## Assignment
Set down every record once more, exactly as given.

Dataset entries:

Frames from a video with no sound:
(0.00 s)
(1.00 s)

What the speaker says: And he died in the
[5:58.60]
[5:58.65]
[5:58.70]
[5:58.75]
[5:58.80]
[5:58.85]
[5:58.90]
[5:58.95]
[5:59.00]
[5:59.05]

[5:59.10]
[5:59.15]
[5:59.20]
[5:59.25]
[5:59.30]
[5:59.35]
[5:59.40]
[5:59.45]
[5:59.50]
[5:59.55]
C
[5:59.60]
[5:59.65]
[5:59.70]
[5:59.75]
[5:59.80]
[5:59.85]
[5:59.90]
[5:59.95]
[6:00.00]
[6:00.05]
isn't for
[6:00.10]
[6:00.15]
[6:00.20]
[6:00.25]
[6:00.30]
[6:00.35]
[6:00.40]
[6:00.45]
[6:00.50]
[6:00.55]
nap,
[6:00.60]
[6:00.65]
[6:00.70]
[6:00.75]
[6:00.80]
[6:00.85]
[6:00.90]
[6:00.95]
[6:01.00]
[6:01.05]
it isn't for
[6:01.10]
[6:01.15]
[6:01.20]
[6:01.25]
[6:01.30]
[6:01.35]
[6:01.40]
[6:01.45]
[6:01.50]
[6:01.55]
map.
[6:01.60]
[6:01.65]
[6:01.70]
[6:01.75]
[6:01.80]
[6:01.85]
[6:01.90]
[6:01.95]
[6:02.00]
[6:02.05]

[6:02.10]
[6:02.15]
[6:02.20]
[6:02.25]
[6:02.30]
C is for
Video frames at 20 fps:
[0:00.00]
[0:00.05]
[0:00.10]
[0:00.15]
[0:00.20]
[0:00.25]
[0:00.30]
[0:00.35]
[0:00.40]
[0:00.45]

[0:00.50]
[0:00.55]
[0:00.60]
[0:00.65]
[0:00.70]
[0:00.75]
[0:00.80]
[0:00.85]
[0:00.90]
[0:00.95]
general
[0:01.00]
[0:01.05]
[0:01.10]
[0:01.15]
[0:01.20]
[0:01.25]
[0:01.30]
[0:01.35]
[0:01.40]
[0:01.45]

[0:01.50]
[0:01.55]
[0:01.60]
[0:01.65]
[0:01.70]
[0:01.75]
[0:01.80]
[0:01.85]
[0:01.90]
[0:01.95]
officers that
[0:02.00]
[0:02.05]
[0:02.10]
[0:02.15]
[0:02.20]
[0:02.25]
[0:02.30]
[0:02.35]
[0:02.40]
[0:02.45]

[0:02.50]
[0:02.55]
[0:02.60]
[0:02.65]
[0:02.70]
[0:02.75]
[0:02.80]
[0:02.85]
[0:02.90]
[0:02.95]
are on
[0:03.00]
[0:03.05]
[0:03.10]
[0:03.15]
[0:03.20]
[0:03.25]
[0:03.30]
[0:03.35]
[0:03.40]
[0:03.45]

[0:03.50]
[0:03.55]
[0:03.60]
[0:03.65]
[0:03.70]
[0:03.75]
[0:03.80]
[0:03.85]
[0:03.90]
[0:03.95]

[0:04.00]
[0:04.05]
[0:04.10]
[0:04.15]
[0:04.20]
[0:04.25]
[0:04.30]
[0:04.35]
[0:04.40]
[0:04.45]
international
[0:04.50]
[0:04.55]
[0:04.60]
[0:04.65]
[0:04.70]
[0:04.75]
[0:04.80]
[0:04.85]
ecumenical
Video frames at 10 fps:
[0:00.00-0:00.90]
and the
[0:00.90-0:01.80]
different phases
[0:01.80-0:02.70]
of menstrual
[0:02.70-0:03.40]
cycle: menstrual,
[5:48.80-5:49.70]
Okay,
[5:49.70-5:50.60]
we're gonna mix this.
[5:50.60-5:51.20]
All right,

## Task output
Frames from a video with no sound:
(0.00 s)
(1.00 s)

What the speaker says: And he died in the
[5:58.60]
[5:58.65]
[5:58.70]
[5:58.75]
[5:58.80]
[5:58.85]
[5:58.90]
[5:58.95]
[5:59.00]
[5:59.05]

[5:59.10]
[5:59.15]
[5:59.20]
[5:59.25]
[5:59.30]
[5:59.35]
[5:59.40]
[5:59.45]
[5:59.50]
[5:59.55]
C
[5:59.60]
[5:59.65]
[5:59.70]
[5:59.75]
[5:59.80]
[5:59.85]
[5:59.90]
[5:59.95]
[6:00.00]
[6:00.05]
isn't for
[6:00.10]
[6:00.15]
[6:00.20]
[6:00.25]
[6:00.30]
[6:00.35]
[6:00.40]
[6:00.45]
[6:00.50]
[6:00.55]
nap,
[6:00.60]
[6:00.65]
[6:00.70]
[6:00.75]
[6:00.80]
[6:00.85]
[6:00.90]
[6:00.95]
[6:01.00]
[6:01.05]
it isn't for
[6:01.10]
[6:01.15]
[6:01.20]
[6:01.25]
[6:01.30]
[6:01.35]
[6:01.40]
[6:01.45]
[6:01.50]
[6:01.55]
map.
[6:01.60]
[6:01.65]
[6:01.70]
[6:01.75]
[6:01.80]
[6:01.85]
[6:01.90]
[6:01.95]
[6:02.00]
[6:02.05]

[6:02.10]
[6:02.15]
[6:02.20]
[6:02.25]
[6:02.30]
C is for
Video frames at 20 fps:
[0:00.00]
[0:00.05]
[0:00.10]
[0:00.15]
[0:00.20]
[0:00.25]
[0:00.30]
[0:00.35]
[0:00.40]
[0:00.45]

[0:00.50]
[0:00.55]
[0:00.60]
[0:00.65]
[0:00.70]
[0:00.75]
[0:00.80]
[0:00.85]
[0:00.90]
[0:00.95]
general
[0:01.00]
[0:01.05]
[0:01.10]
[0:01.15]
[0:01.20]
[0:01.25]
[0:01.30]
[0:01.35]
[0:01.40]
[0:01.45]

[0:01.50]
[0:01.55]
[0:01.60]
[0:01.65]
[0:01.70]
[0:01.75]
[0:01.80]
[0:01.85]
[0:01.90]
[0:01.95]
officers that
[0:02.00]
[0:02.05]
[0:02.10]
[0:02.15]
[0:02.20]
[0:02.25]
[0:02.30]
[0:02.35]
[0:02.40]
[0:02.45]

[0:02.50]
[0:02.55]
[0:02.60]
[0:02.65]
[0:02.70]
[0:02.75]
[0:02.80]
[0:02.85]
[0:02.90]
[0:02.95]
are on
[0:03.00]
[0:03.05]
[0:03.10]
[0:03.15]
[0:03.20]
[0:03.25]
[0:03.30]
[0:03.35]
[0:03.40]
[0:03.45]

[0:03.50]
[0:03.55]
[0:03.60]
[0:03.65]
[0:03.70]
[0:03.75]
[0:03.80]
[0:03.85]
[0:03.90]
[0:03.95]

[0:04.00]
[0:04.05]
[0:04.10]
[0:04.15]
[0:04.20]
[0:04.25]
[0:04.30]
[0:04.35]
[0:04.40]
[0:04.45]
international
[0:04.50]
[0:04.55]
[0:04.60]
[0:04.65]
[0:04.70]
[0:04.75]
[0:04.80]
[0:04.85]
ecumenical
Video frames at 10 fps:
[0:00.00-0:00.90]
and the
[0:00.90-0:01.80]
different phases
[0:01.80-0:02.70]
of menstrual
[0:02.70-0:03.40]
cycle: menstrual,
[5:48.80-5:49.70]
Okay,
[5:49.70-5:50.60]
we're gonna mix this.
[5:50.60-5:51.20]
All right,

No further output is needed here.